Neveu de Rameau : S'enrichir

Diderot : Le Neveu de Rameau : Débat sur la façon de s'enrichir (Commentaire composé)

Texte : Commentaire de "Mais je crois que vous vous moquez de moi" à "on ne peut se déshonorer, quand on est riche".

Introduction :

  • Né en 1713, Diderot se voit confier la rédaction en chef de L'Encyclopédie pendant 30 ans, ce qui l'absorbe et l'empêche de produire des œuvres personnelles. Il a souvent repris ce manuscrit du Neveu de Rameau avant de le publier à 50 ans.
  • Les deux personnages "Moi" et "Lui" ont ici un dialogue sur les moyens de s'enrichir.

I - L'attaque de la morale vertueuse et des devoirs sans plaisir

a. La morale est d'emblée mise en état d'infériorité sur le plan :

  • quantitatif : ses adeptes sont rares et marginaux : "vous" (désigne une secte) - moraliste : byzarrerie, romanesque, singulier, particulier.

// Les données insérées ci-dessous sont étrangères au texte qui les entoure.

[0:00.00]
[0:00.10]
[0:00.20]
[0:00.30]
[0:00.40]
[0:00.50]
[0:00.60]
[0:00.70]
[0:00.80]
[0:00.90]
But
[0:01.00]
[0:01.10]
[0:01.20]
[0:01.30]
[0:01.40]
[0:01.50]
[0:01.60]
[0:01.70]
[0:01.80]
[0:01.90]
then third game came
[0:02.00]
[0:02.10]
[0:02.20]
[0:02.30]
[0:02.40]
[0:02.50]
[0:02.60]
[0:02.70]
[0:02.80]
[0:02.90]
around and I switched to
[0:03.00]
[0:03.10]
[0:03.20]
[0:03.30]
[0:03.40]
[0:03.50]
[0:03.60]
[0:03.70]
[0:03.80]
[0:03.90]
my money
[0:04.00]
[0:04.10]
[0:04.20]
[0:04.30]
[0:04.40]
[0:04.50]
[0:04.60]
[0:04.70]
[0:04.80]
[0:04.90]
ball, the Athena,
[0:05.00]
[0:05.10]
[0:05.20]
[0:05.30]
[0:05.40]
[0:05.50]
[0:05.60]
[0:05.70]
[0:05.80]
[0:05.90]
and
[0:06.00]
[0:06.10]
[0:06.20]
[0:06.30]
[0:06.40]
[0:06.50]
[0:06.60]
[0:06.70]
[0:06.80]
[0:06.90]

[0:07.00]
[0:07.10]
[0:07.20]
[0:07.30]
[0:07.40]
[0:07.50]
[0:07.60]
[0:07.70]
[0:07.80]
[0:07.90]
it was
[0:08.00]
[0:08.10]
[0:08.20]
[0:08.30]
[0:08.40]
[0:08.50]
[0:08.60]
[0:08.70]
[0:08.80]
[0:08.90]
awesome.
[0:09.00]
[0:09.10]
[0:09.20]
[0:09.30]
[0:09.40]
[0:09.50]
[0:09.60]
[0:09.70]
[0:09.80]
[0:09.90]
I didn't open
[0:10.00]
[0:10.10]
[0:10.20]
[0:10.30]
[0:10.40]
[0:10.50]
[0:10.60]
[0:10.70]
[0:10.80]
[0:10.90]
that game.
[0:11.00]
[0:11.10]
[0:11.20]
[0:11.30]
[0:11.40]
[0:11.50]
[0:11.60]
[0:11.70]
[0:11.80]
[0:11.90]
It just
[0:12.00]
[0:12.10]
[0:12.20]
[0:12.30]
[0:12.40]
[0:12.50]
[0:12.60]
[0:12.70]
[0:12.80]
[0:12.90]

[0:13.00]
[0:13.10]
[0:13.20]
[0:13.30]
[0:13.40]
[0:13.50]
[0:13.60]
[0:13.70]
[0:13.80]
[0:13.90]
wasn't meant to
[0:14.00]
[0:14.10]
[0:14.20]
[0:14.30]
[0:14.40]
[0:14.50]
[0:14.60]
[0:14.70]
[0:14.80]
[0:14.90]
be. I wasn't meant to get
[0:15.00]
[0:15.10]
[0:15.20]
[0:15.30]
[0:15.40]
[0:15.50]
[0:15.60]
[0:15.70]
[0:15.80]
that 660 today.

Opposition à la majorité de la société : "Je représente la partie la plus importante de la société ...".
  • qualitatif : Le neveu caricaturise le philosophe à travers 3 défauts :
    • Son caractère inadapté : - "civisme, éducation, amitié" - les négations + les questions rhétoriques - Répétition du mot "Vanité" = "ça n'existe pas".
    • Sa tristesse : "Le monde serait bien triste ..."
    • Son caractère prétencieux : A vouloir se mêler de tout : "Il y a des précepteurs et des maris pour faire celà"
    Le Neveu a réponse à tout.

b. L'attaque très violente.

Dans la formulation :

  • ironie : "Monsieur le philosophe" > L'excès de politesse tue la politesse.
  • accumulation de négations qui soulignent caractère erroné.
  • répétition de 5 fois vanité.
  • mépris final : "Voilà où vous en êtes ..." = Vous n'avez pas compris le sens de ce siècle.
  • impératifs (imaginez, convenez, tenez) qui obligent le philosophe à être d'accord.
  • rythmes ternaires.
  • Exclamations, interrogations rhétoriques.

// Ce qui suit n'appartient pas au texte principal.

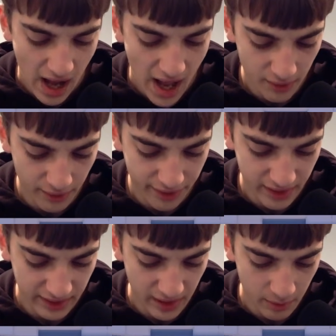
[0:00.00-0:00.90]
I don't
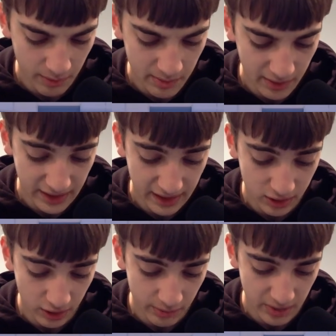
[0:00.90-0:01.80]
think they will be, but they
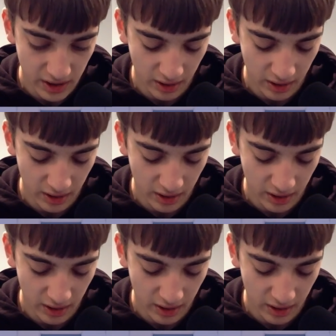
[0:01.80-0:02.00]
could be.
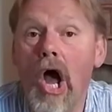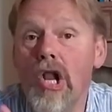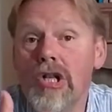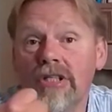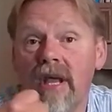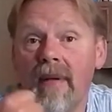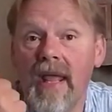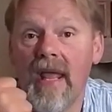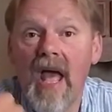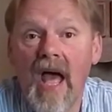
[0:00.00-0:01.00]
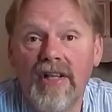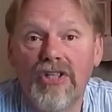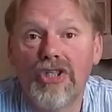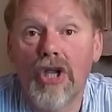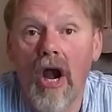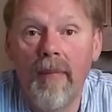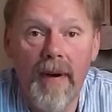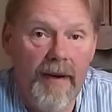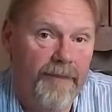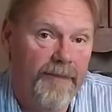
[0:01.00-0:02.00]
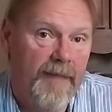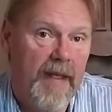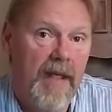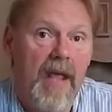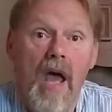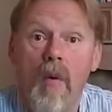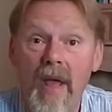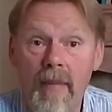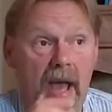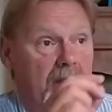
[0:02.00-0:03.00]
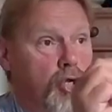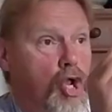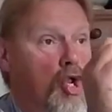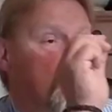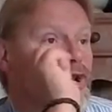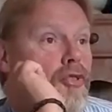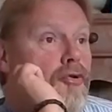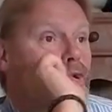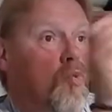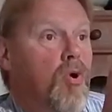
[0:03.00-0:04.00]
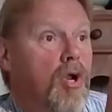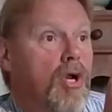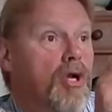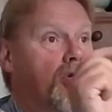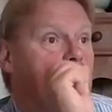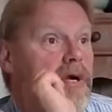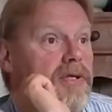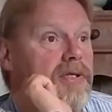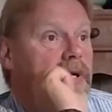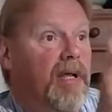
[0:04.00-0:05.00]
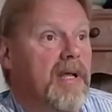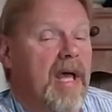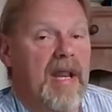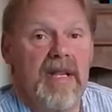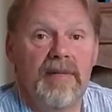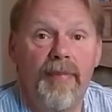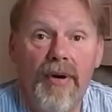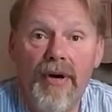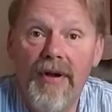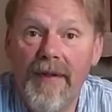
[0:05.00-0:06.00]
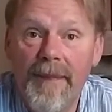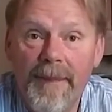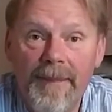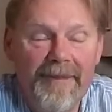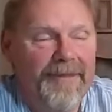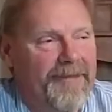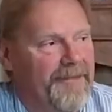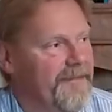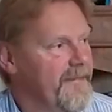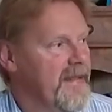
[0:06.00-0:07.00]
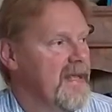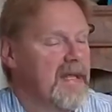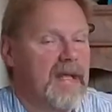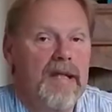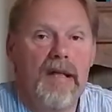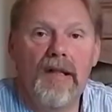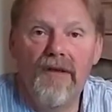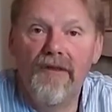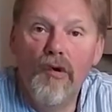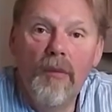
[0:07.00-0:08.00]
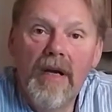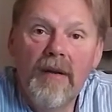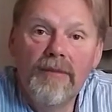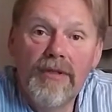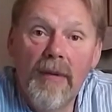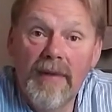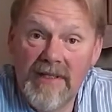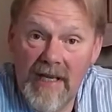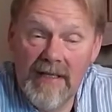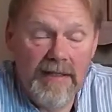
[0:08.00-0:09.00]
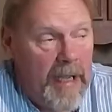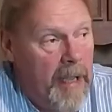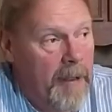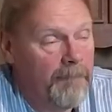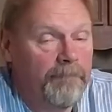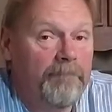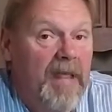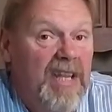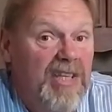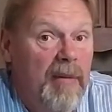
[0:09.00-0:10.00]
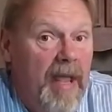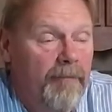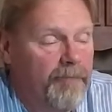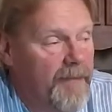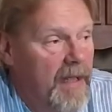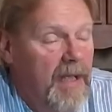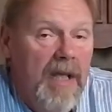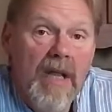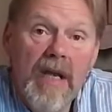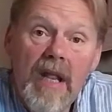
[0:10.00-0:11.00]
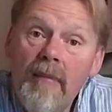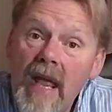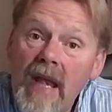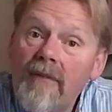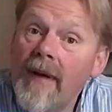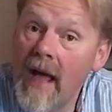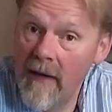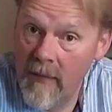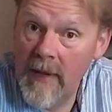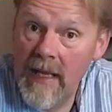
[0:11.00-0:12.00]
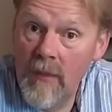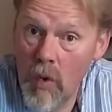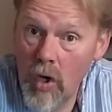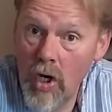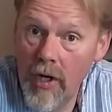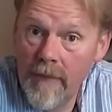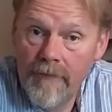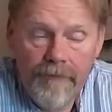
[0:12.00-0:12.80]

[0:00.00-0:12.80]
old Jimmy had scarpered away back down to throw darts at his bird. And the foreman comes up and says, "Jimmy, do you mind if we have a wee word?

Transition : Dasnc ette attaque de la première moitié du texte, le philosophe n'ouvre pas la bouche, c'est un tirade dans laquelle le neveu expose sa conception du bonheur.

II - L'apologie de la morale des plaisirs sans devoirs

a. le bonheur.

  • Le bonheur consiste en l'addition des plaisirs : boire, manger, avoir des femmes, le confort.

b. bonheur le plus répandu du monde.

  • Ceci est valable quelque soit la condition sociale : "Nos opulents dans tous les états"

c. Considération et honneur.

  • Le neveu assène sa conception par des procédés de persuasion :
    • énumérations à l'infinitif (comme une recette facile) " voici le secret " - " Il faut se gorger de .."
    • vocabulaire concret : avec la présence de nombreuses métonymies.
    • cautions culturelles : Exemple de Salomon (Procédé de persuasion)

III - Les moyens d'obtenir ce bonheur-là

  • Satire féroce d'une société féroce, il en montre le cercle vicieux :
    on courtise les grands => on obtient une condition et de l'argent => plaisir => on est courtisé
  • D'après le neveu, médiocre et rampant, on arrive à tout : richesse = bonheur et estime des autres.
    Cette attitude est immorale, c'est pourtant celle de l'époque de l'auteur (et de Rameau)
  • Référence à la pièce de Beaumarchais "Le mariage de Figaro" : " De l'esprit pour s'avancer, Monseigneur se rit du mien ".

Conclusion :

  • La page se lit d'un trait. Le Neveu y est brillant et l'emporte.
  • Les dialogues philosophiques laissent cohabiter la problématique chez le lecteur. Les vrais philosophes ne donnent pas des réponses mais posent des questions.